Given entries |
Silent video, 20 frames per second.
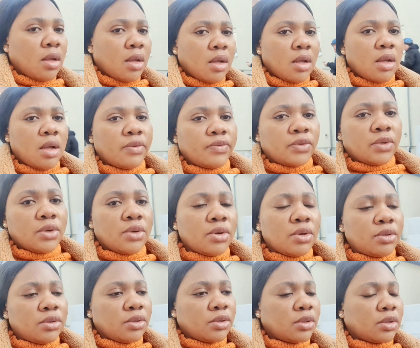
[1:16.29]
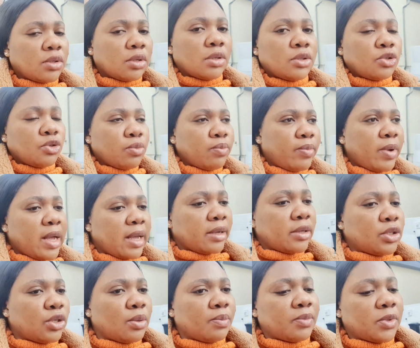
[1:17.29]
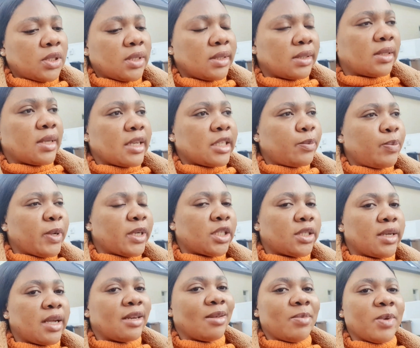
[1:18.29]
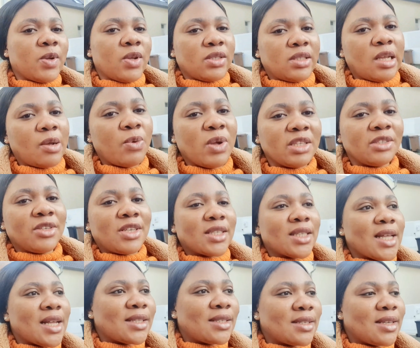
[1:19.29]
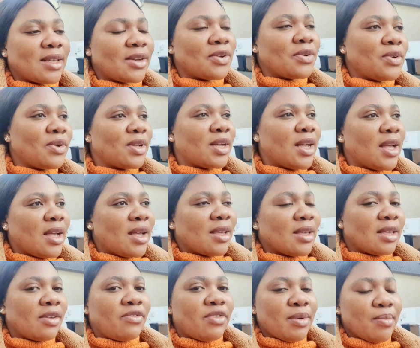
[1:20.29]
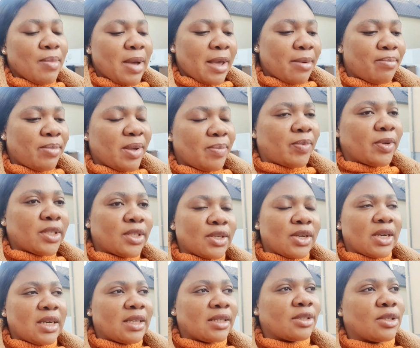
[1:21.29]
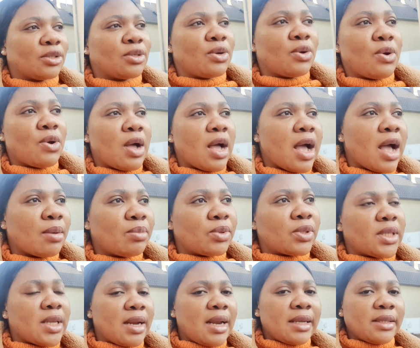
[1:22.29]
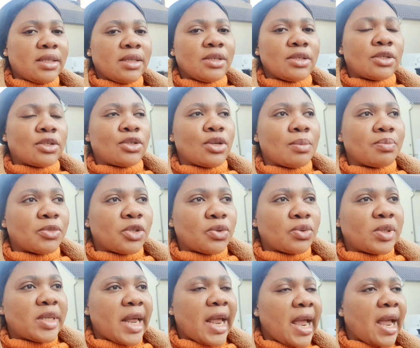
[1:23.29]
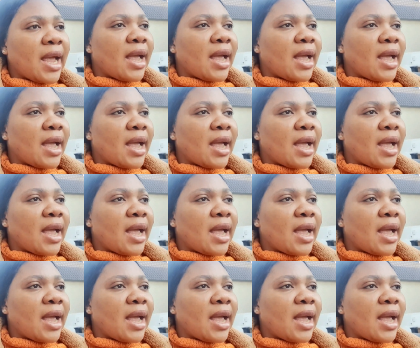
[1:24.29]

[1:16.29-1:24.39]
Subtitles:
I have to go to store to buy some things, especially because I want to start, you know, giving my baby solid. So I'll be selecting some today.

Task to complete |
Reproduce only the lines of the records from the start up to and including the line that holds "[1:16.29-1:24.39]"; do not carry over any picture.

Your response |
Silent video, 20 frames per second.
[1:16.29]
[1:17.29]
[1:18.29]
[1:19.29]
[1:20.29]
[1:21.29]
[1:22.29]
[1:23.29]
[1:24.29]

[1:16.29-1:24.39]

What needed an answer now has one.